**WORK REQUEST:**
Pictures stay out of the output. Return exactly the lines below from the one with "Video frames at" down to the one with "What the speaker", both included, and nothing more.

**DATA SECTION:**
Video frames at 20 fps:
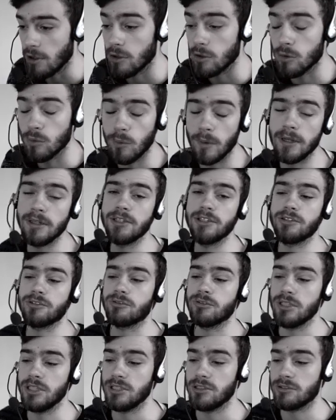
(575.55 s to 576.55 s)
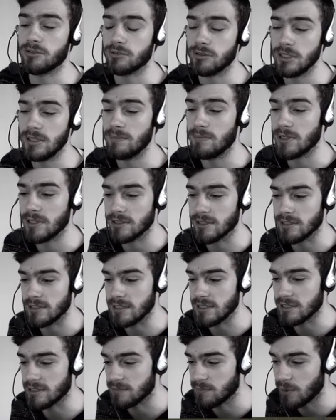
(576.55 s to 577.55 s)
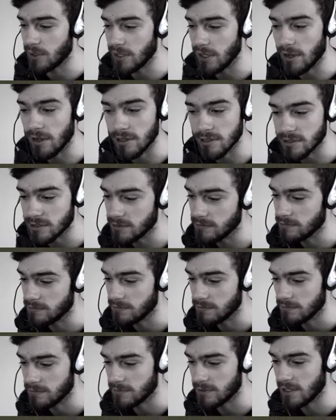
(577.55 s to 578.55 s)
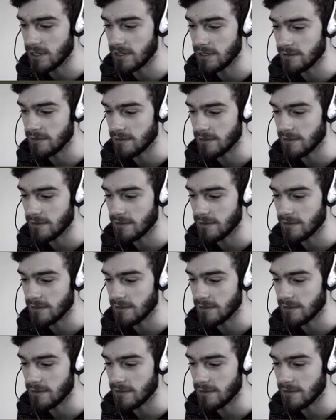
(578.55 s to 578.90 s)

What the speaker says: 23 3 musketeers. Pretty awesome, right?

---

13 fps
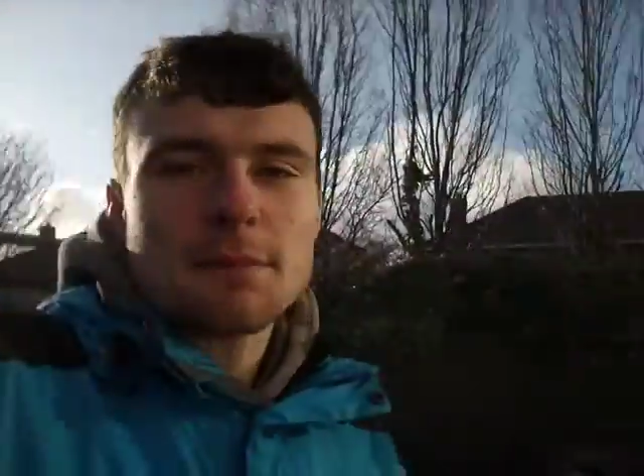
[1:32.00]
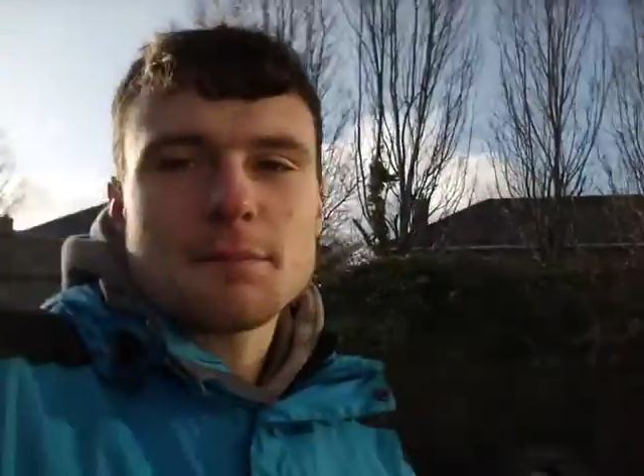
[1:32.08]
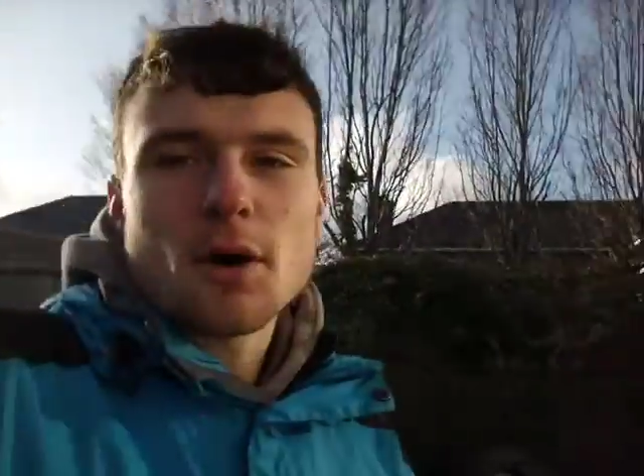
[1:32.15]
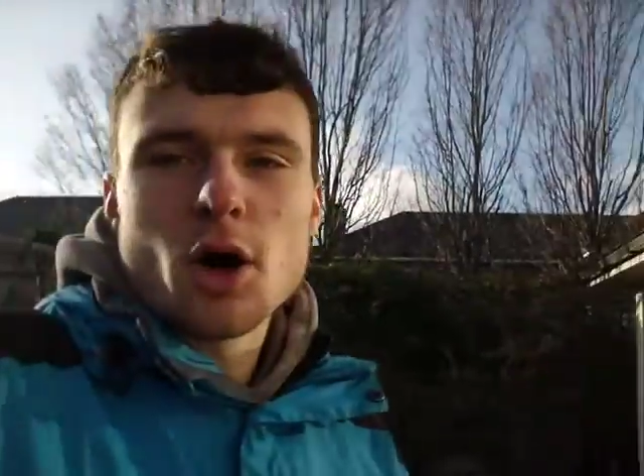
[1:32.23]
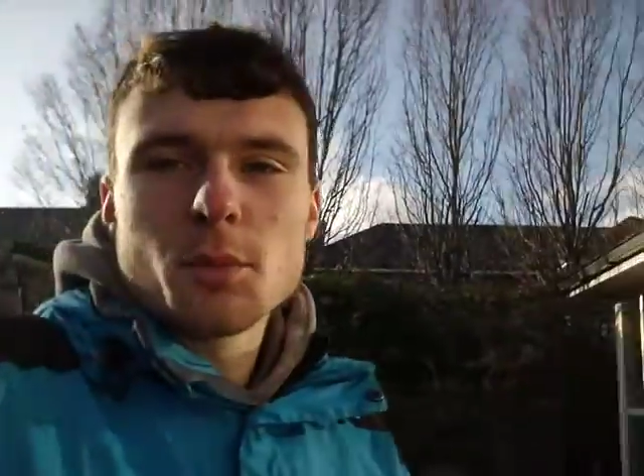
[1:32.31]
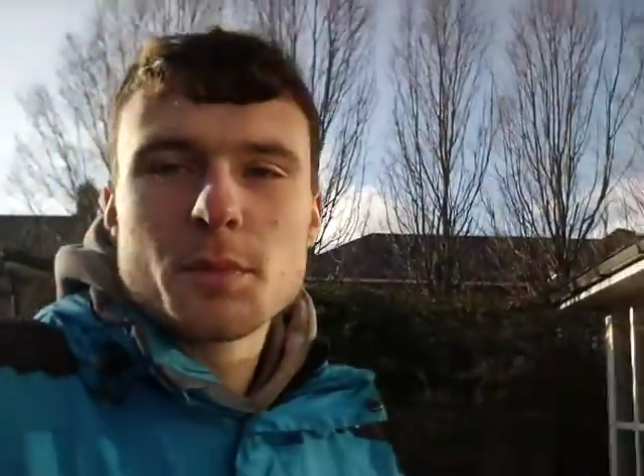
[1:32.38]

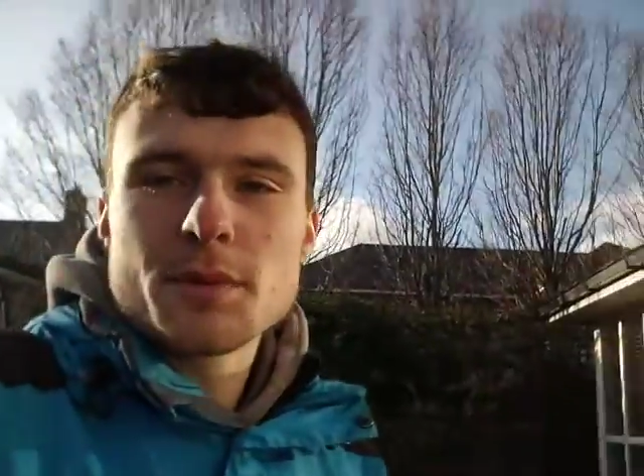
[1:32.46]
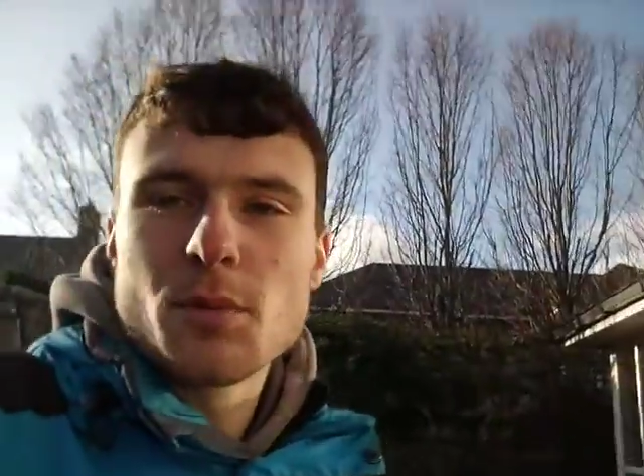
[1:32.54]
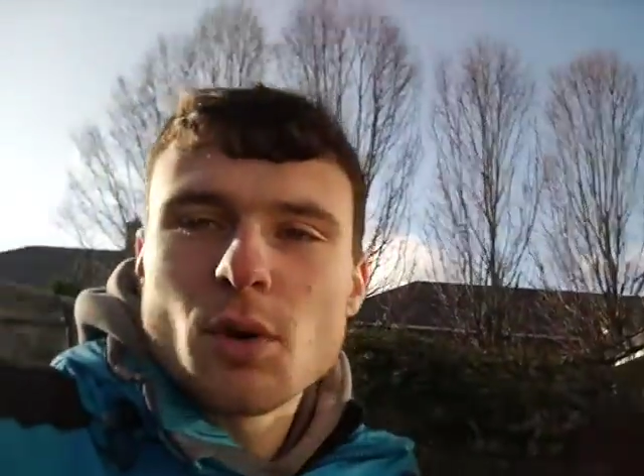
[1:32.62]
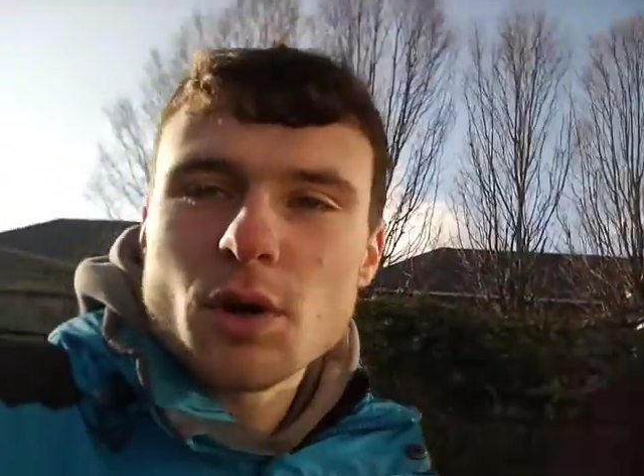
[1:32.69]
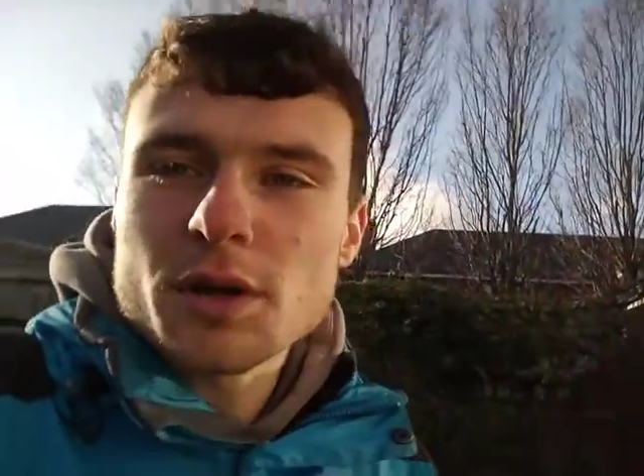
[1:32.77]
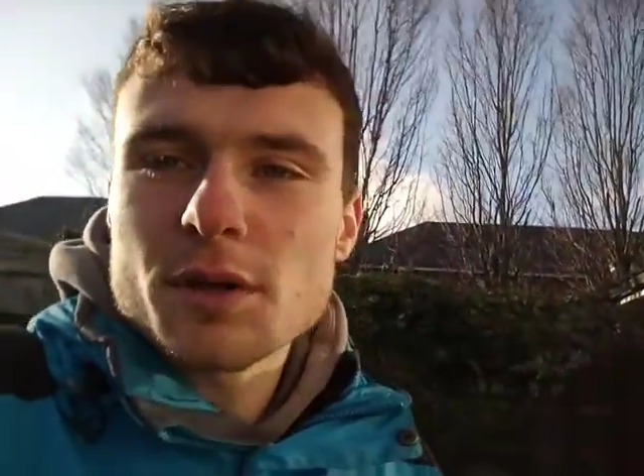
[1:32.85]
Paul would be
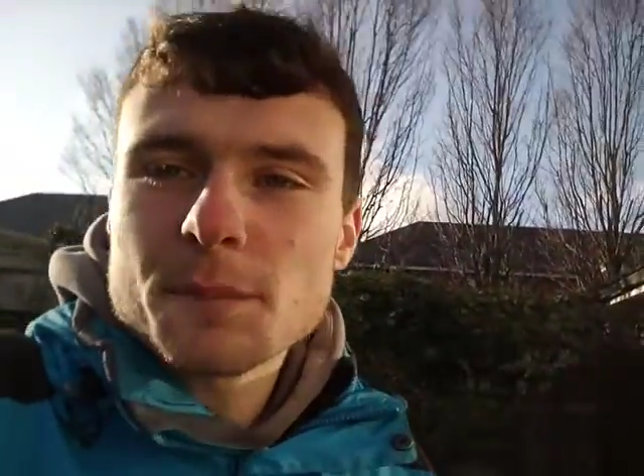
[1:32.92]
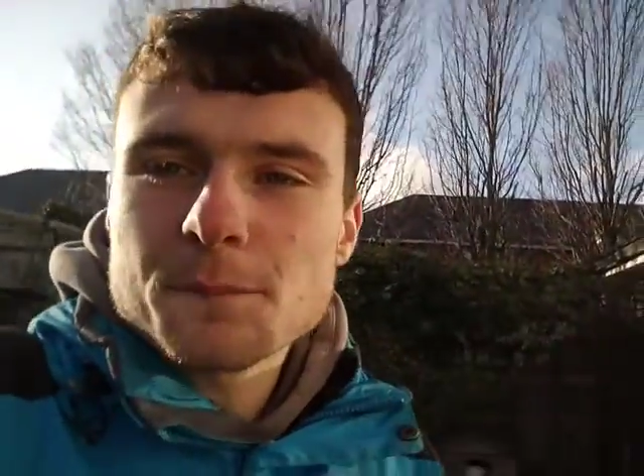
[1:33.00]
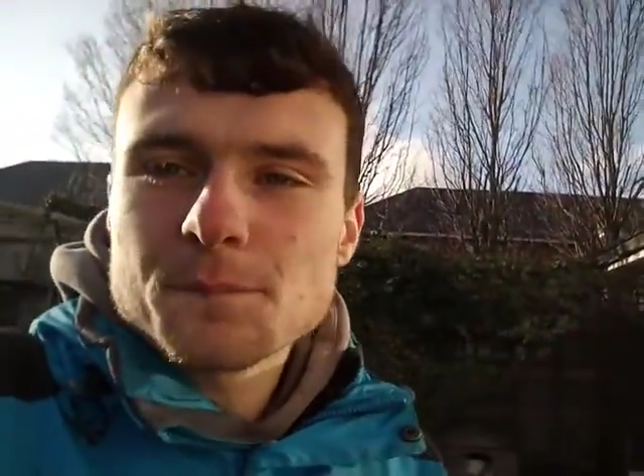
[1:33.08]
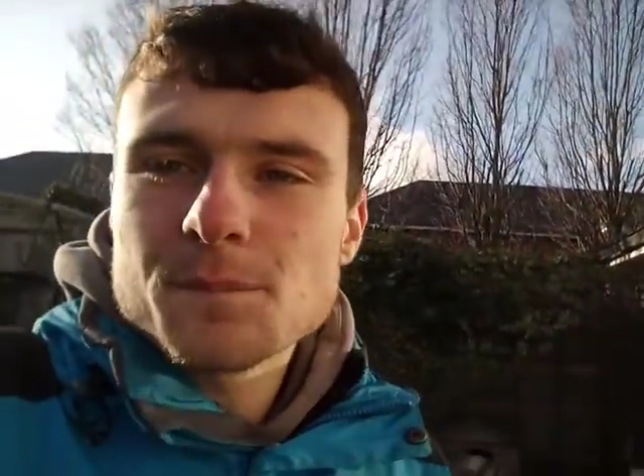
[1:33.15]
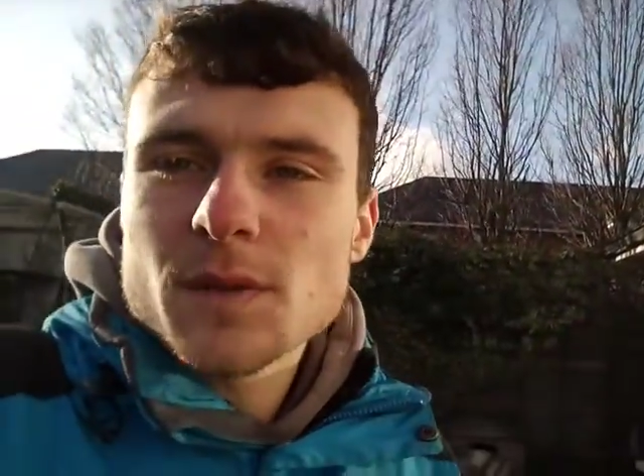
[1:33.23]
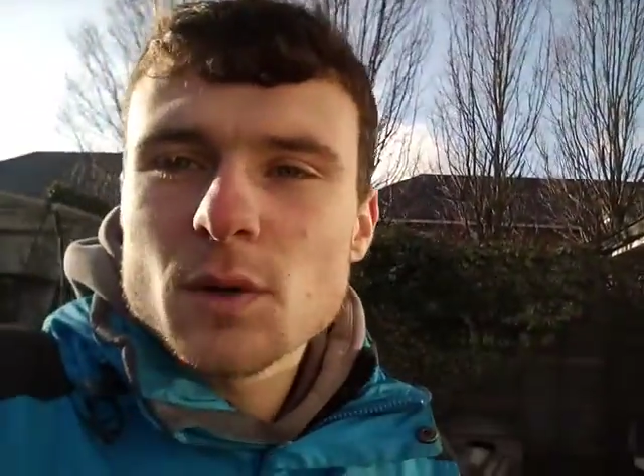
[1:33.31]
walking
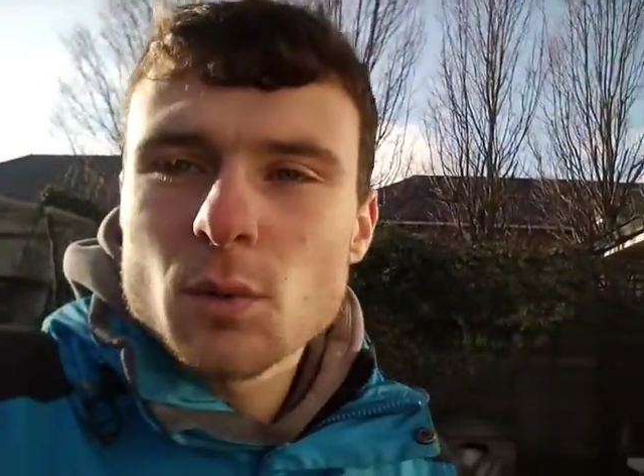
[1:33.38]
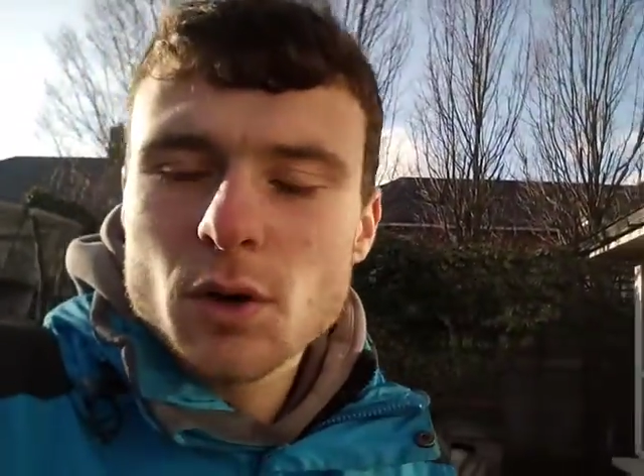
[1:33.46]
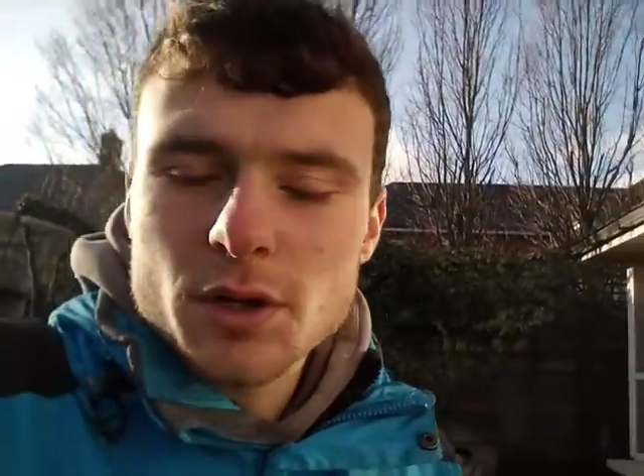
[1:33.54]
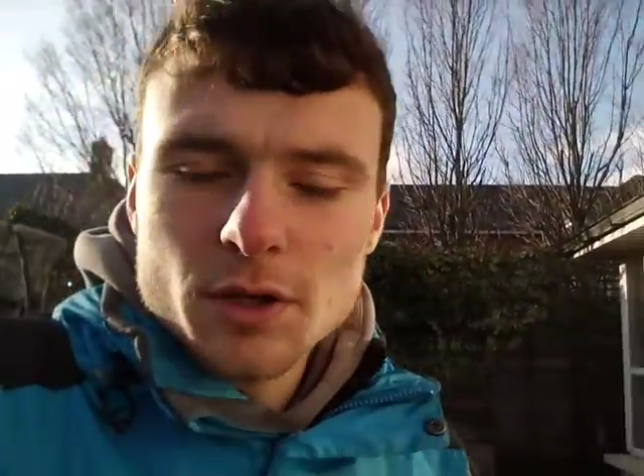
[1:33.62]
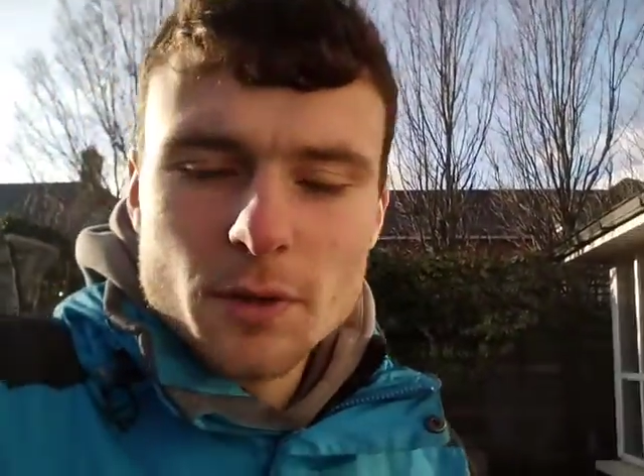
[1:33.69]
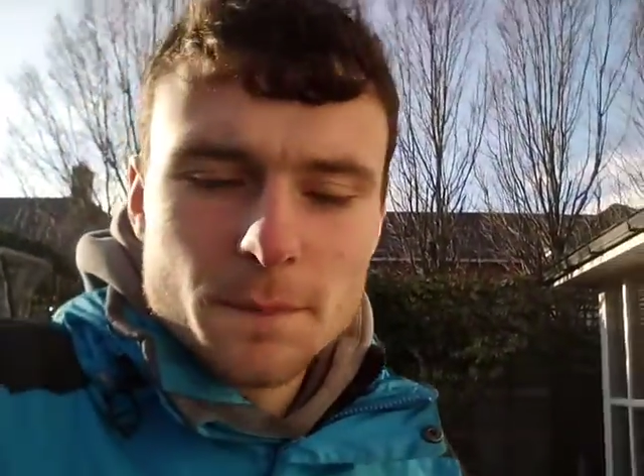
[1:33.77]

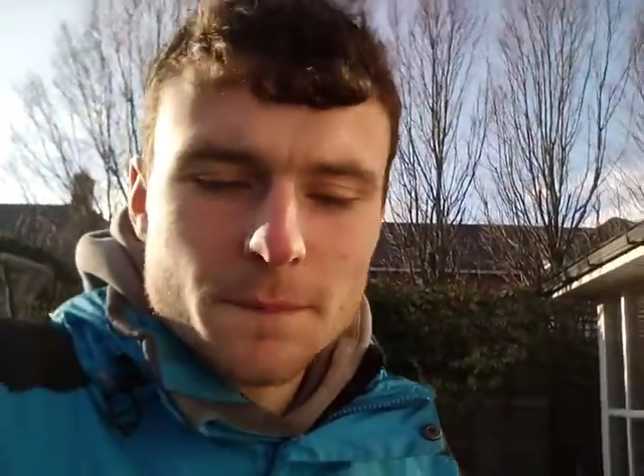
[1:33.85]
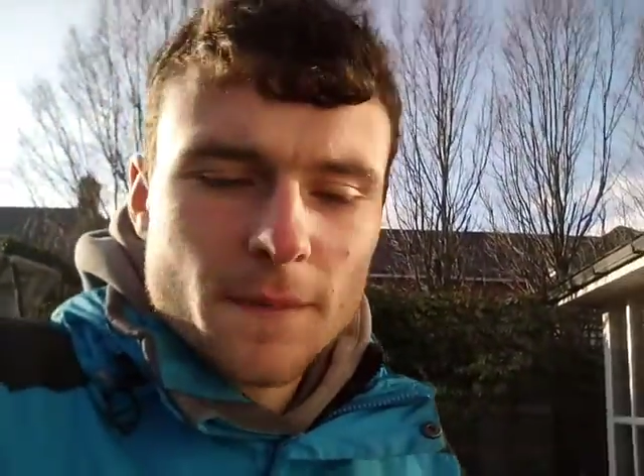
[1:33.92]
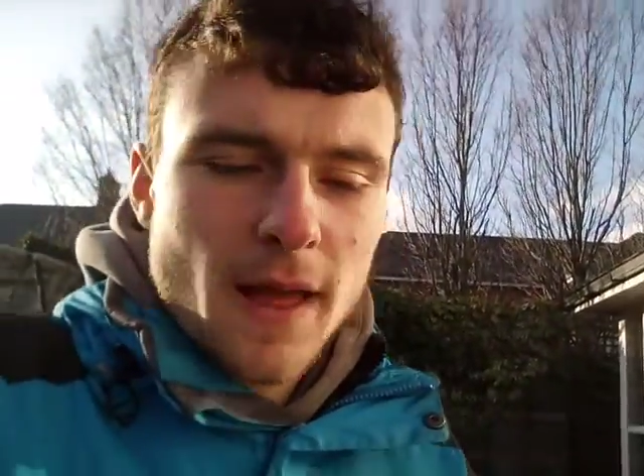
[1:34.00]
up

* * *

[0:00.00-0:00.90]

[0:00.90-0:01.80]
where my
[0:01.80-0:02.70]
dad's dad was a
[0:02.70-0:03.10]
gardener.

**SOLUTION TO THIS EXERCISE:**
Video frames at 20 fps:
(575.55 s to 576.55 s)
(576.55 s to 577.55 s)
(577.55 s to 578.55 s)
(578.55 s to 578.90 s)

What the speaker says: 23 3 musketeers. Pretty awesome, right?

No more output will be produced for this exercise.